Northern California Baseball History (SABR 28, 1998)

Sandlots, Kranks, and Muffins

This article was written by Dick Dobbins

This article was published in Northern California Baseball History (SABR 28, 1998)


Northern California Baseball History (SABR 28, 1998)One of the greatest charms of baseball is that it has changed so little in the past 150 years. Of course, there have been subtle changes, particularly in the terminology.

“Sandlot baseball is a term that originated in San Francisco. In 1850, when San Francisco was charted as a city, what is now the greater Civic Center area was then a large sand hill designated as Yerba Buena Cemetery. By 1860 the Board of Supervisors authorized the removal of the graves and !he leveling of the hill, making the area a somewhat bare park. By 1869 the City was ready to move City Hall from Portsmouth Square to the Civic Center, but in the intervening ten years the ”Sand-Lot” had become a training ground for young ballplayers. San Francisco sportswriters coined the term “sandlotters” for young ballplayers. And by the beginning of !he 1900s the term bad spread everywhere.

Other baseball terms didn’t make it. The term “muffin” was once used to describe a mediocre or error-prone player; today it survives in a different form, as in, “he muffed an easy catch.”

Another unique 19th century term is “kranks” for fans. Its usage developed as a word out of the installation of turnstiles in eastern ballparks in the 1870s: One ”crank” of the turnstile let in one customer. Kranks then were much like devoted fans now, not only attending games but keeping score, tracking statistics and players and reading newspaper accounts of the game.

“Hippodroming” meant play-acting and throwing the game, usually for gamblers. Hippodroming and drunkenness were factors — along with the lure of money — that led to efforts to properly regulate the game in the latter part of the 19th century.
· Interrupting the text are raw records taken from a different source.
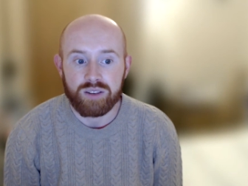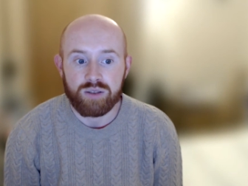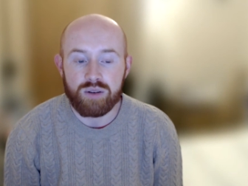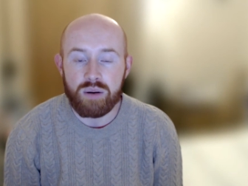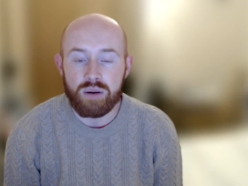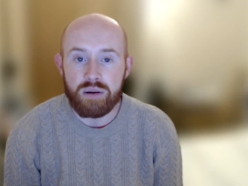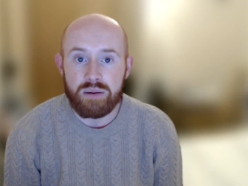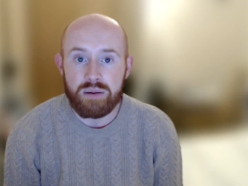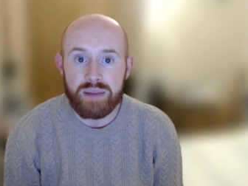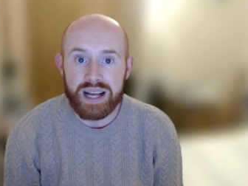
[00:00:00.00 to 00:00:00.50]

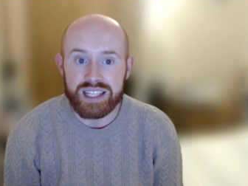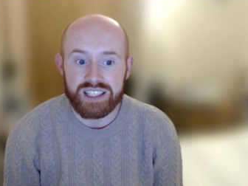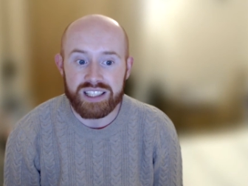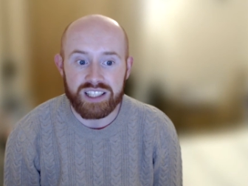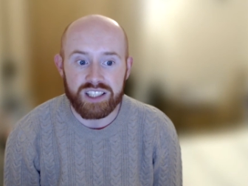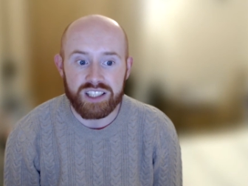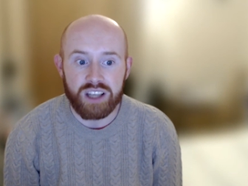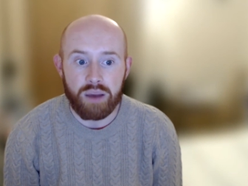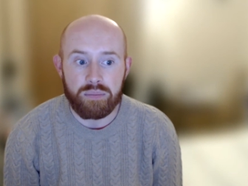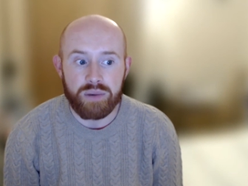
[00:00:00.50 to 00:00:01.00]
Rubber
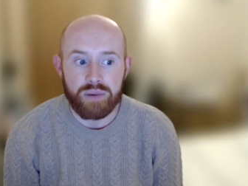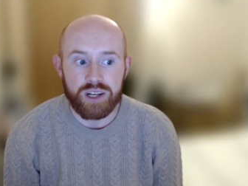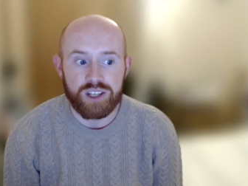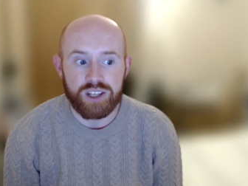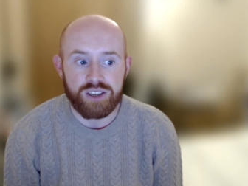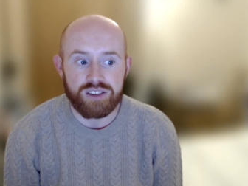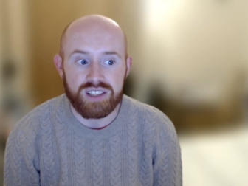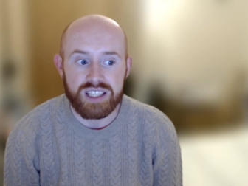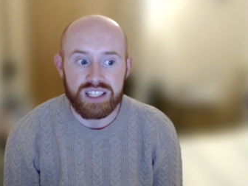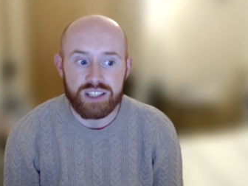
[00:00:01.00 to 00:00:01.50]
Matters
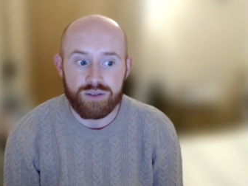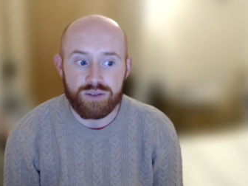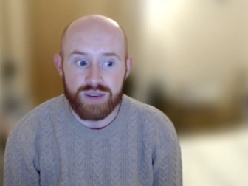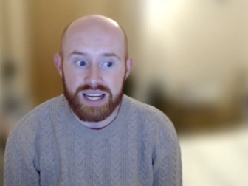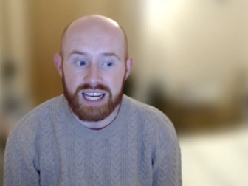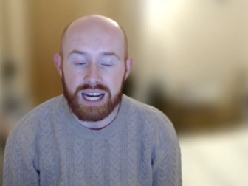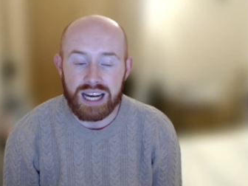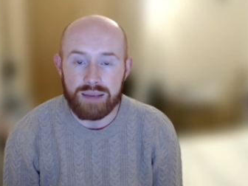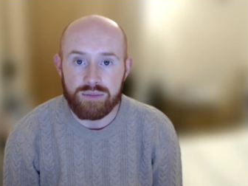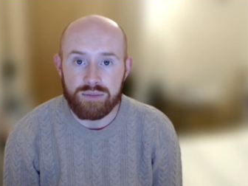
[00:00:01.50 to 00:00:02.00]
produces
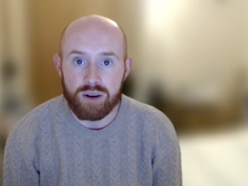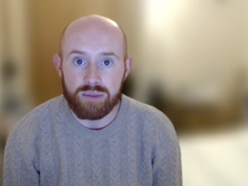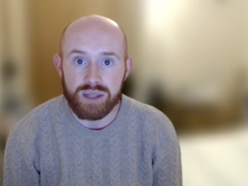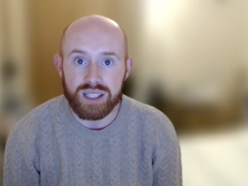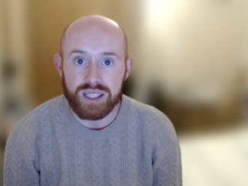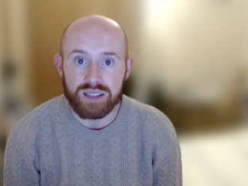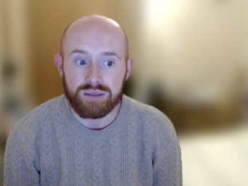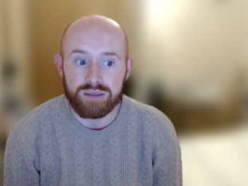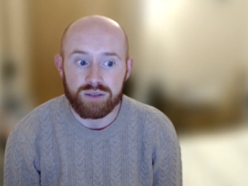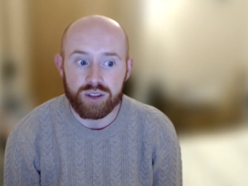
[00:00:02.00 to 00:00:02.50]
reclaimed
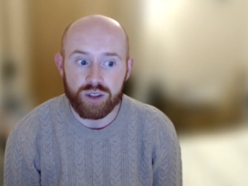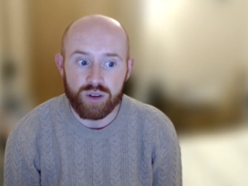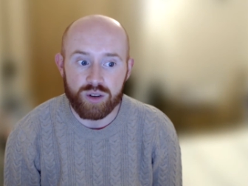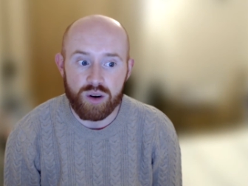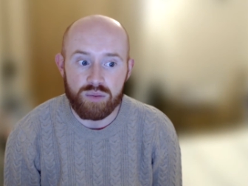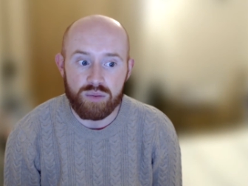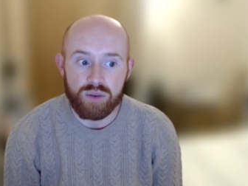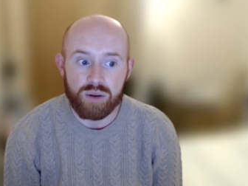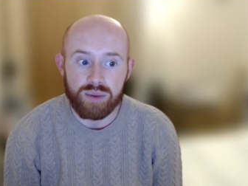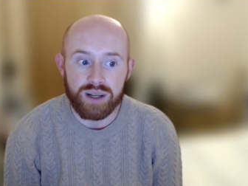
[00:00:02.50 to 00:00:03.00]
rubber,
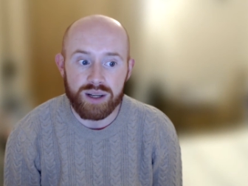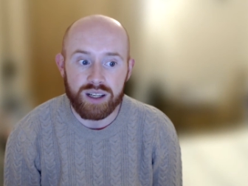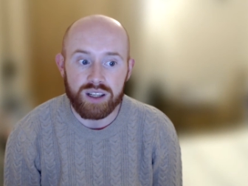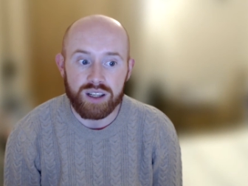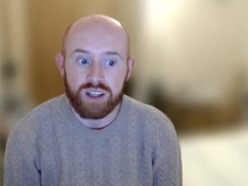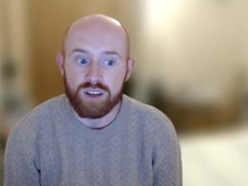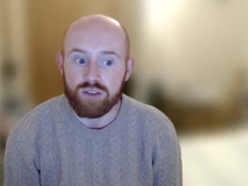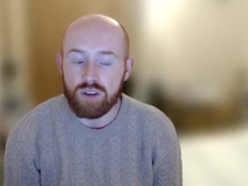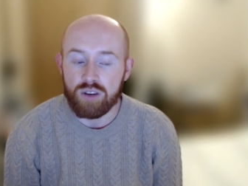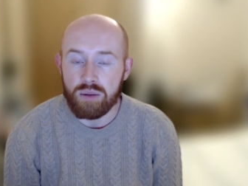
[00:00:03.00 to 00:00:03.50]
crumb rubber,
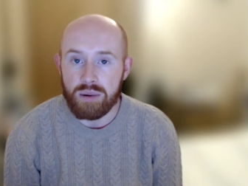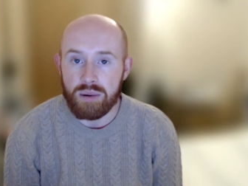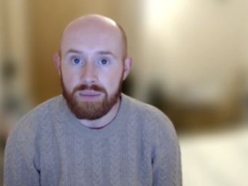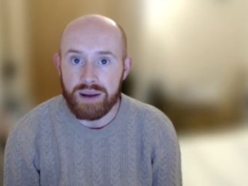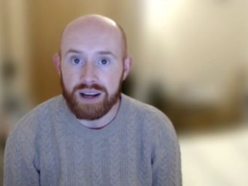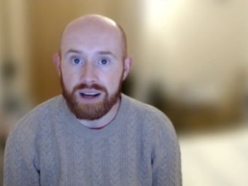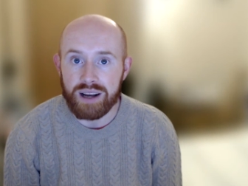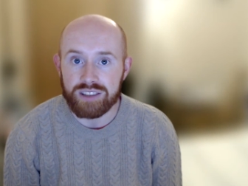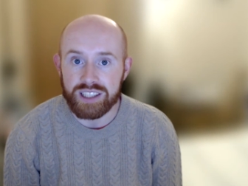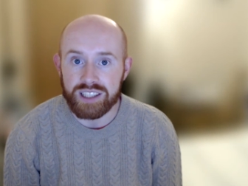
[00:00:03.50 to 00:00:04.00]
rubber
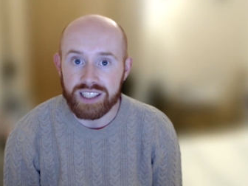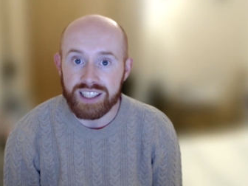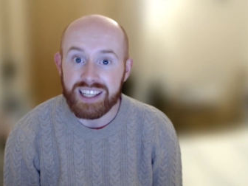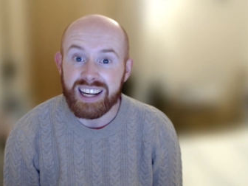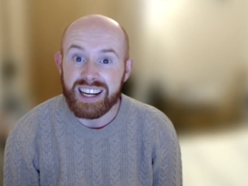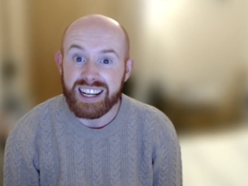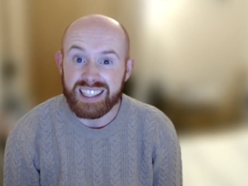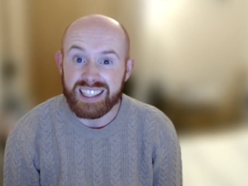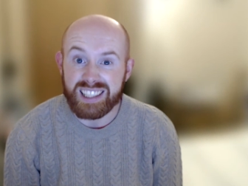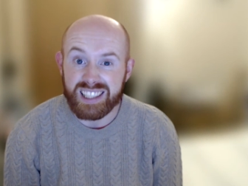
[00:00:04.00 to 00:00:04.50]
powder,
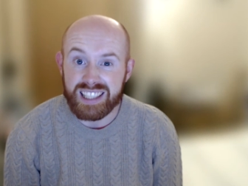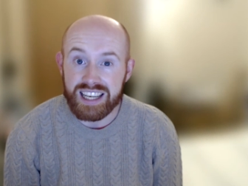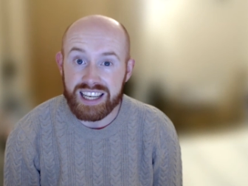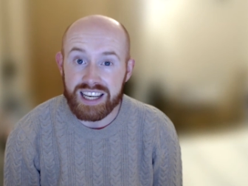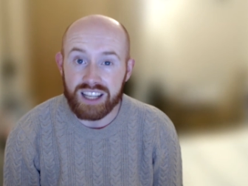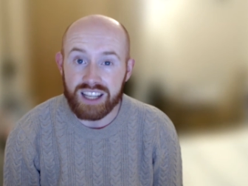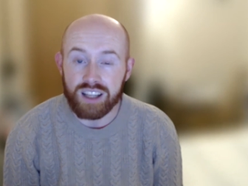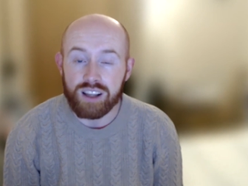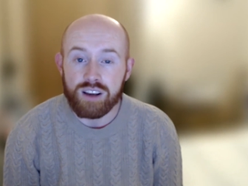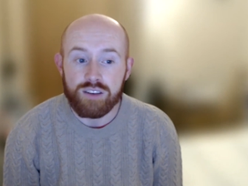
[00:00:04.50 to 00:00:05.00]
and
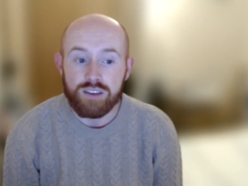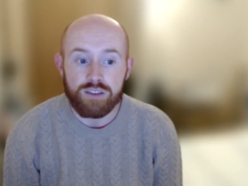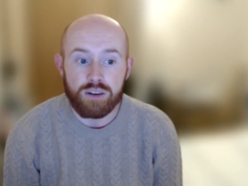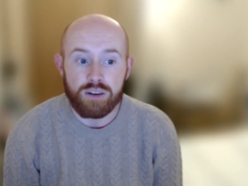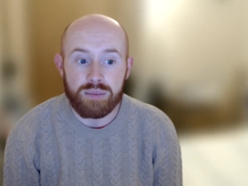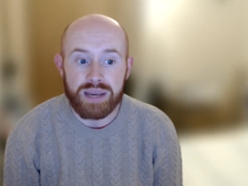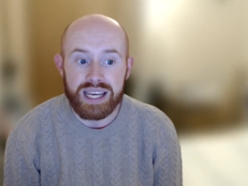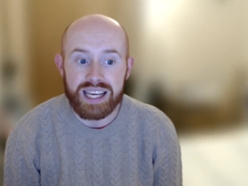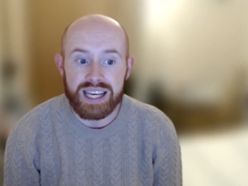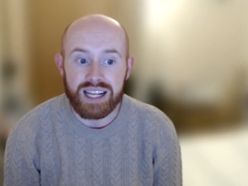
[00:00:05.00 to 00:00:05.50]
steel
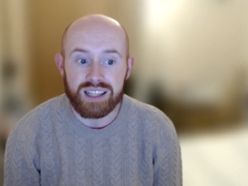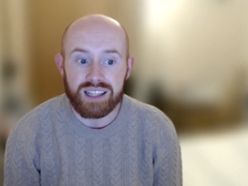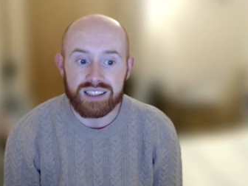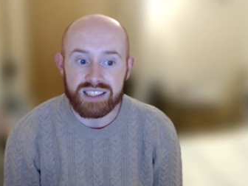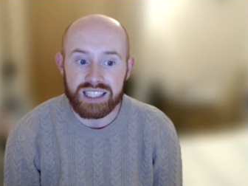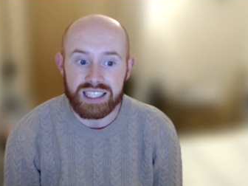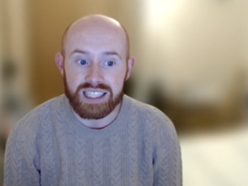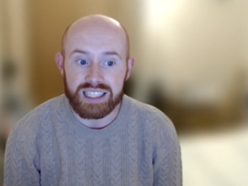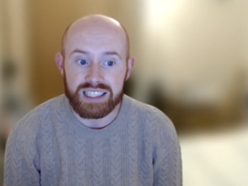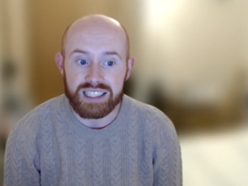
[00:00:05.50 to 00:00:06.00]
from
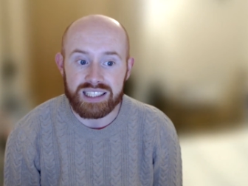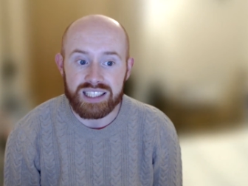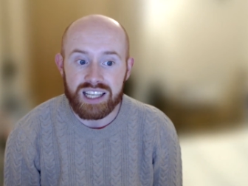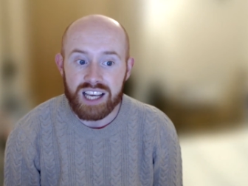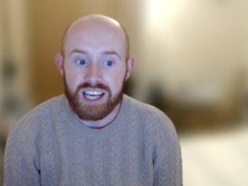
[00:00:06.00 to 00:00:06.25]
ELTs,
The ultimate humiliation in early baseball was to be “Chicagoed,” or shut out. On July 23, 1870, the New York Mutuals defeated the Chicago Club by then the remarkable score of 9-0. In all of 1870 there were only three “Chicagos,” while in 1871, the National Association’s first year, there were all of six shutouts.

The reasons for the high scores seen in early games are logical. Fielders did not wear gloves, playing surfaces were primitive, balls were sheepskin-covered rubber and yarn; pitchers still tossed underhand and the batter could request the placement of pitches.